Archived: Keeping it real: the potential of big data in simulation modelling

9 May 2016

The tremendous volume of data being collected from social media, environmental sensors, lab tests, smartphones and browsing patterns is providing vital insights into real-life human behaviour and transforming the modelling of public health interventions, a seminar co-hosted by the Prevention Centre has heard.
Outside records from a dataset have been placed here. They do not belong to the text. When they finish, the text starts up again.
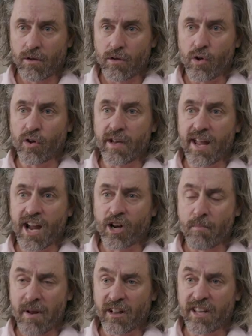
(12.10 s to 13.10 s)
You can
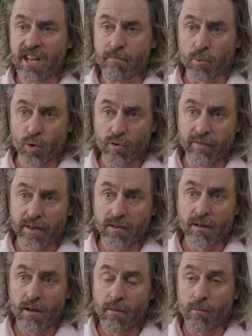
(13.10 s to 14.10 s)
incrementally improve
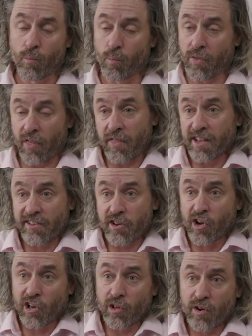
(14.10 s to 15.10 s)
it with the things that
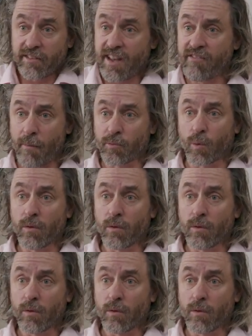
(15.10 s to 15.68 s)
you're gonna learn at DevOps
Professor Nate Osgood, an internationally respected health data science expert from the University of Saskatchewan in Canada, said dynamic simulation modelling could make sense of the cacophony of data and assess the implications of big data for policy.

Professor Nate Osgood
Professor Nate Osgood

Dynamic simulation models are computer representations of the real world that enable researchers to test policy interventions. Incorporating information derived from big data enables researchers to take into account how real human behaviour plays into the complex interactions that influence health, he said.

“We are facing policy challenges which involve complex systems and often cannot be simply reduced to individual components – in the real world there are multiple levels of context,” he told the seminar, co-hosted by the Prevention Centre and the Sax Institute.

Science of the whole

“What’s needed is a science of the whole. Simulation modelling enables us to understand all the pieces, their interactions and how behaviour of the whole comes out of these connected parts.”
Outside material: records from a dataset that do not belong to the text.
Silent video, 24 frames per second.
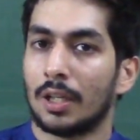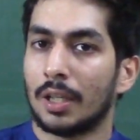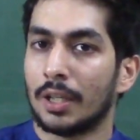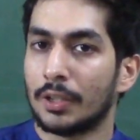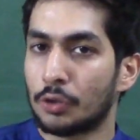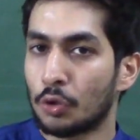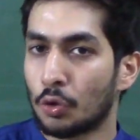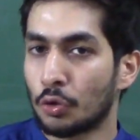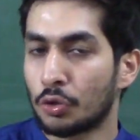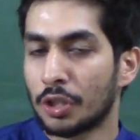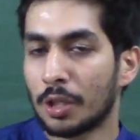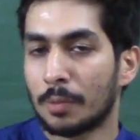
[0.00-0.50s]

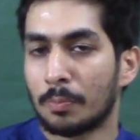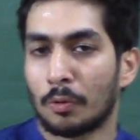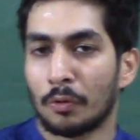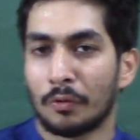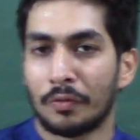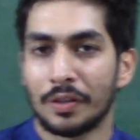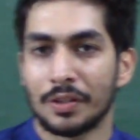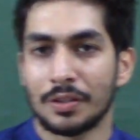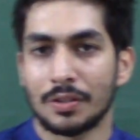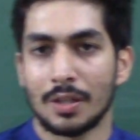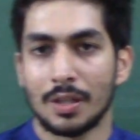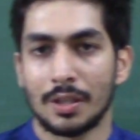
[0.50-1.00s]
associate
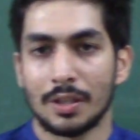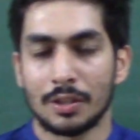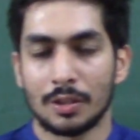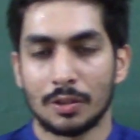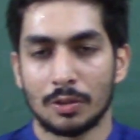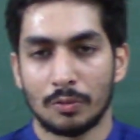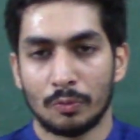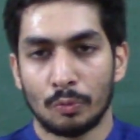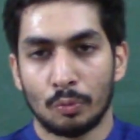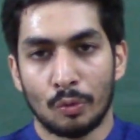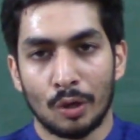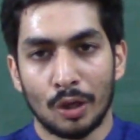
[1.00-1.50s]
professor
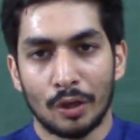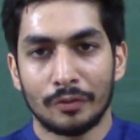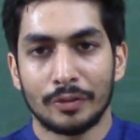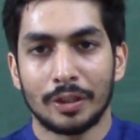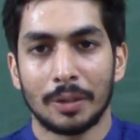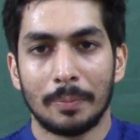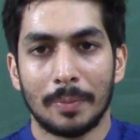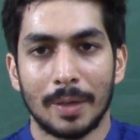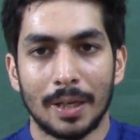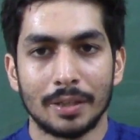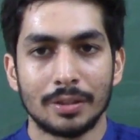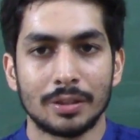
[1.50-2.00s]
is one of
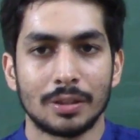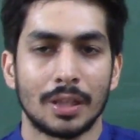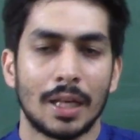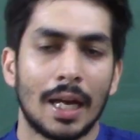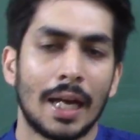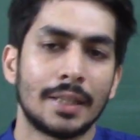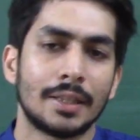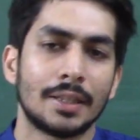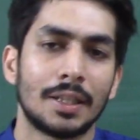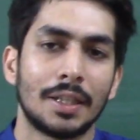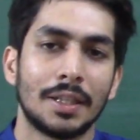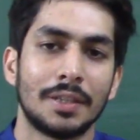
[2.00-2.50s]
the best,
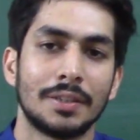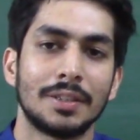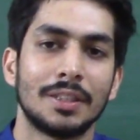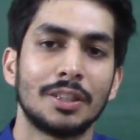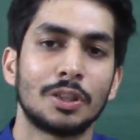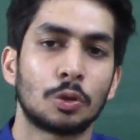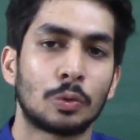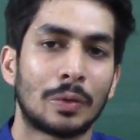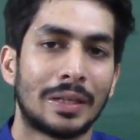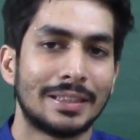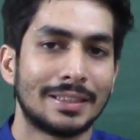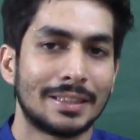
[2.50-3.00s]
and the reason
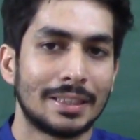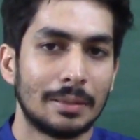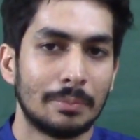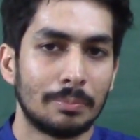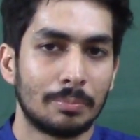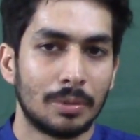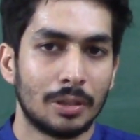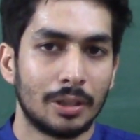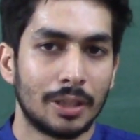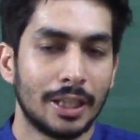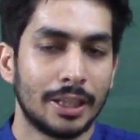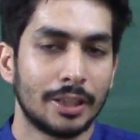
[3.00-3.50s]
is quite
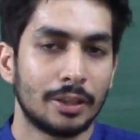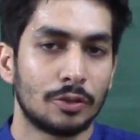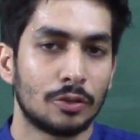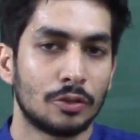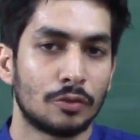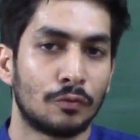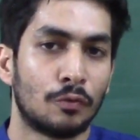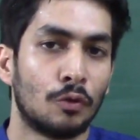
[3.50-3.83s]
simple, right?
A key program of work at the Prevention Centre, simulation modelling provides a ‘what-if’ tool to test the outcomes of different policy scenarios.
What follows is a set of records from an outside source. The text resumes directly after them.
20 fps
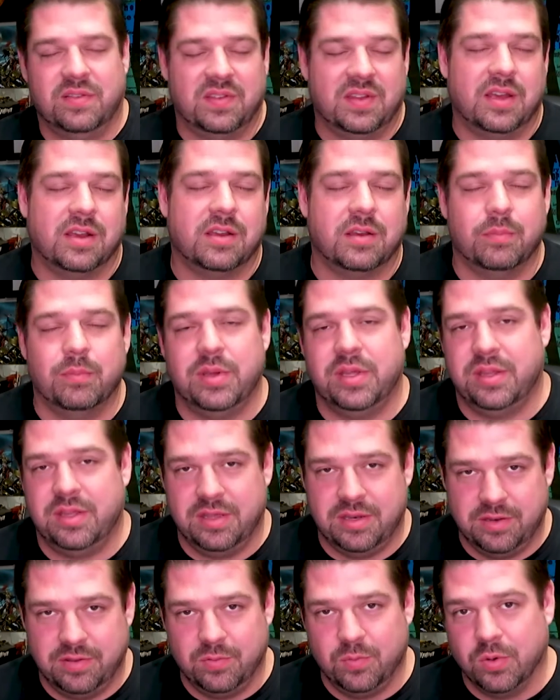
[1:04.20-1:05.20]
it's not going to be
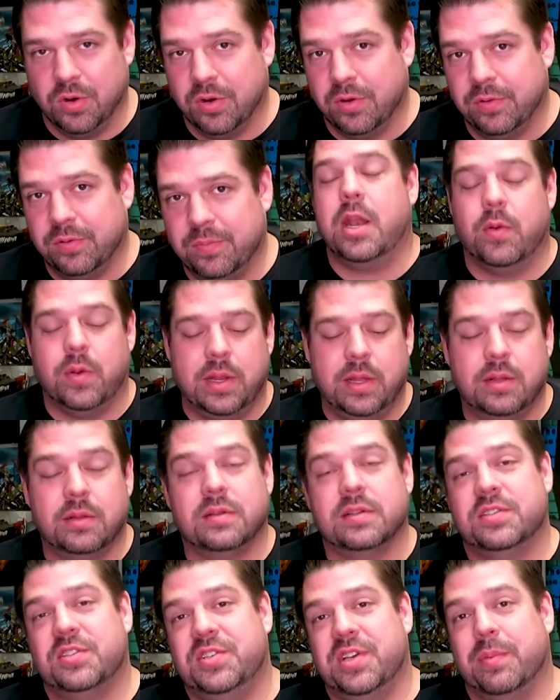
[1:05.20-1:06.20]
the end of the world. Anyway,
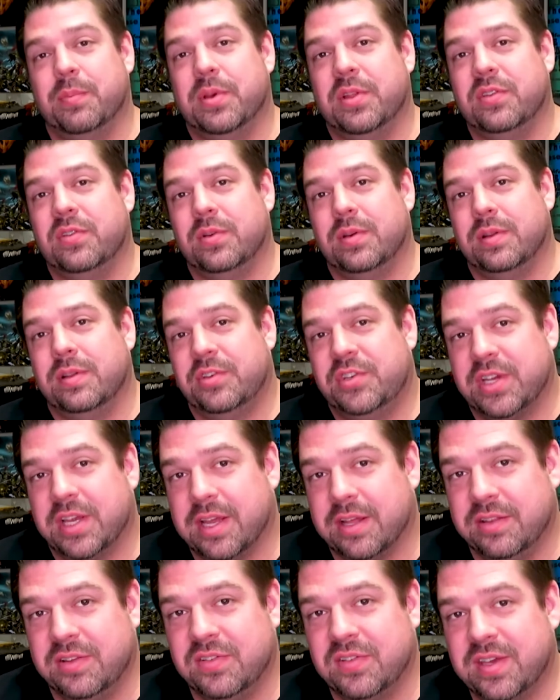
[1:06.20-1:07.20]
let's jump into it and check
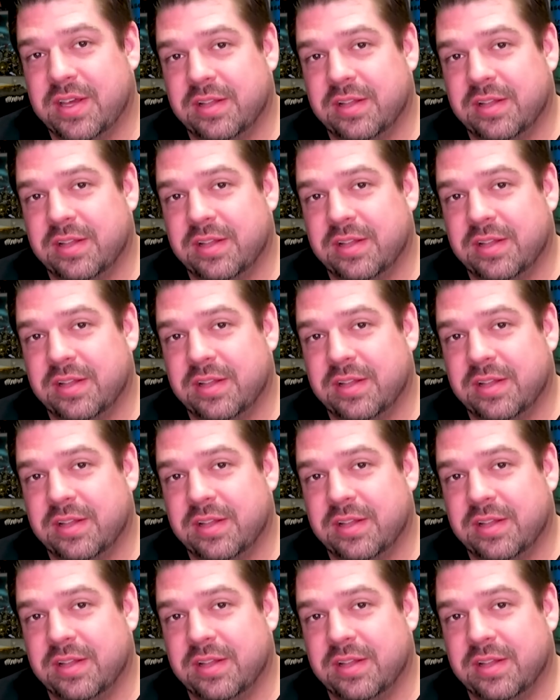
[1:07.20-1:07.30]
out these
Used in engineering, defence and business for decades, simulation models map complex problems by bringing together a variety of evidence sources, such as research, datasets, expert knowledge, practice experience and administrative data.

Adding big data to the mix was key to understanding human behaviour, Professor Osgood said. It offered large volume, high velocity, highly varied and more accurate information than was currently possible through the literature or self-reporting.

For example, self-reported physical activity was often vastly different to information gained when people’s movements were tracked through GPS or fitbit data, while self-reported dietary intake could vary greatly from what was indicated via physical measurements such as photos or glucose monitoring via a smartphone.

Clues to improvement

“Big data can fill in the gaps in our simulation models,” he said. “Putting big data and models together allows us to much more reliably learn from our interventions, what worked and what didn’t work, and gives us a clue as to how we might do it better next time.”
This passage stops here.